== AVAILABLE DATA ==

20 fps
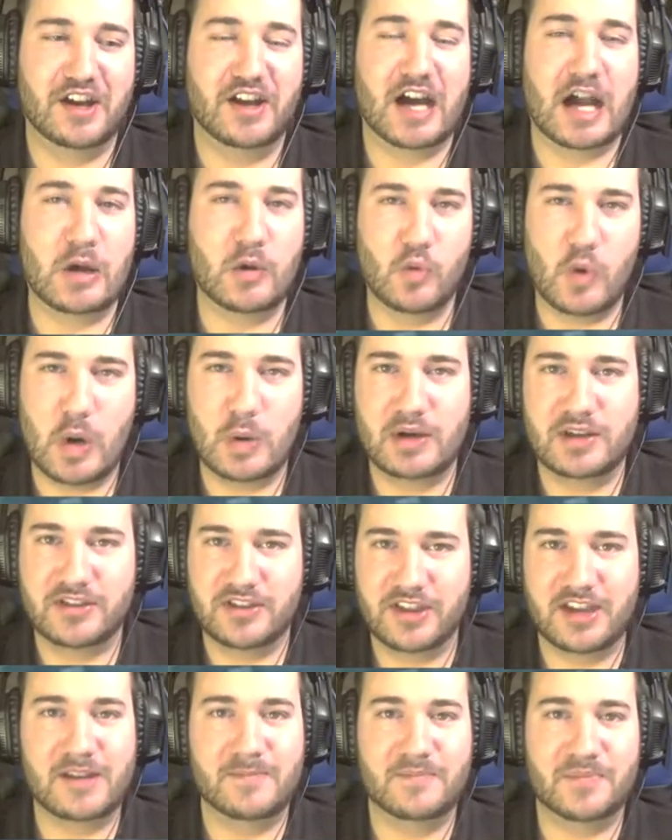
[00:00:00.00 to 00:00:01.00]
uh, I went
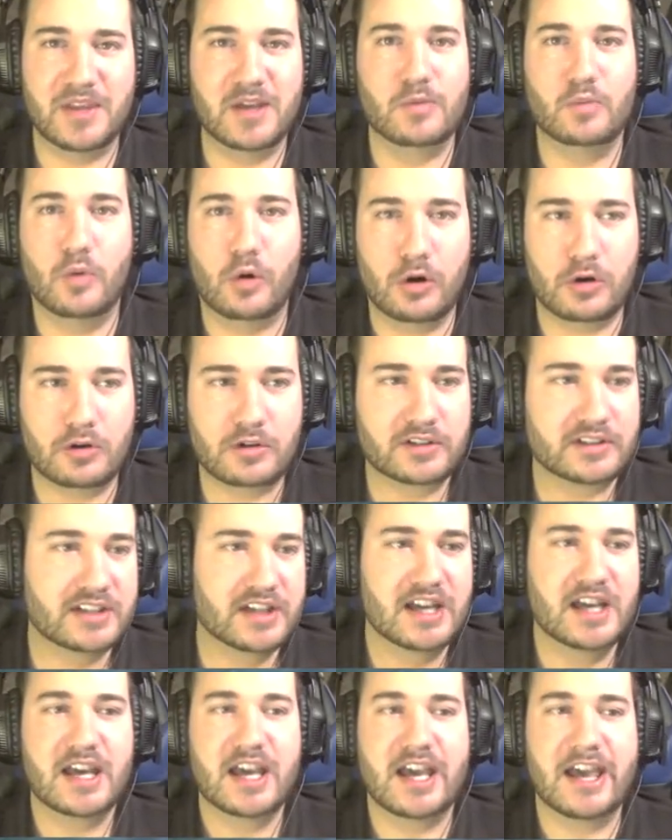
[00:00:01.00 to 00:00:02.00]
with it. It worked,
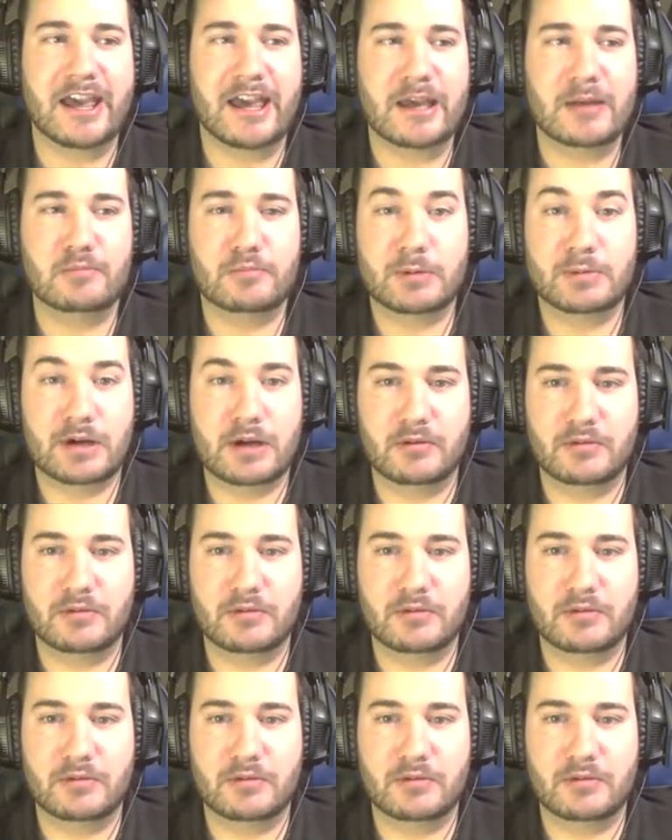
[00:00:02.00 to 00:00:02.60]
and we were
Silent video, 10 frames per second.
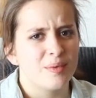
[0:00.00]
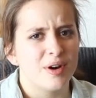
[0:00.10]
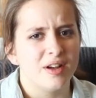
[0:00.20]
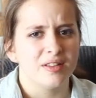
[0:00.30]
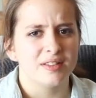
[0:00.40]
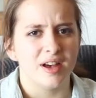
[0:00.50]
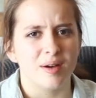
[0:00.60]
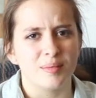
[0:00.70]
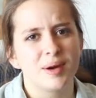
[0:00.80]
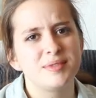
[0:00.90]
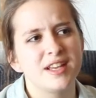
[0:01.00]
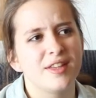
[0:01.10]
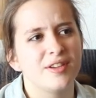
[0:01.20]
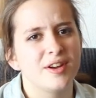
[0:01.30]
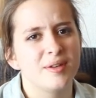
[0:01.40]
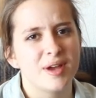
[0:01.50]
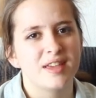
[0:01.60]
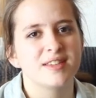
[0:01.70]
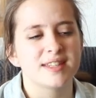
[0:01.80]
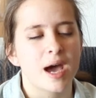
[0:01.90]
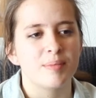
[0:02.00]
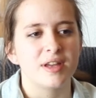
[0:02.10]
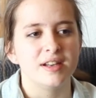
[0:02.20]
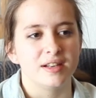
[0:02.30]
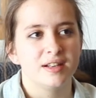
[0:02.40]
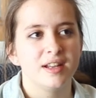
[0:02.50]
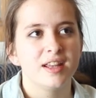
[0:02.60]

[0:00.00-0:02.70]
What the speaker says: well come together and make this happen.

===

• _PROBLEM TO SOLVE_: The answer should contain every line of the material exactly as written and no pictures.

• _RESULT BELOW_:
20 fps
[00:00:00.00 to 00:00:01.00]
uh, I went
[00:00:01.00 to 00:00:02.00]
with it. It worked,
[00:00:02.00 to 00:00:02.60]
and we were
Silent video, 10 frames per second.
[0:00.00]
[0:00.10]
[0:00.20]
[0:00.30]
[0:00.40]
[0:00.50]
[0:00.60]
[0:00.70]
[0:00.80]
[0:00.90]
[0:01.00]
[0:01.10]
[0:01.20]
[0:01.30]
[0:01.40]
[0:01.50]
[0:01.60]
[0:01.70]
[0:01.80]
[0:01.90]
[0:02.00]
[0:02.10]
[0:02.20]
[0:02.30]
[0:02.40]
[0:02.50]
[0:02.60]

[0:00.00-0:02.70]
What the speaker says: well come together and make this happen.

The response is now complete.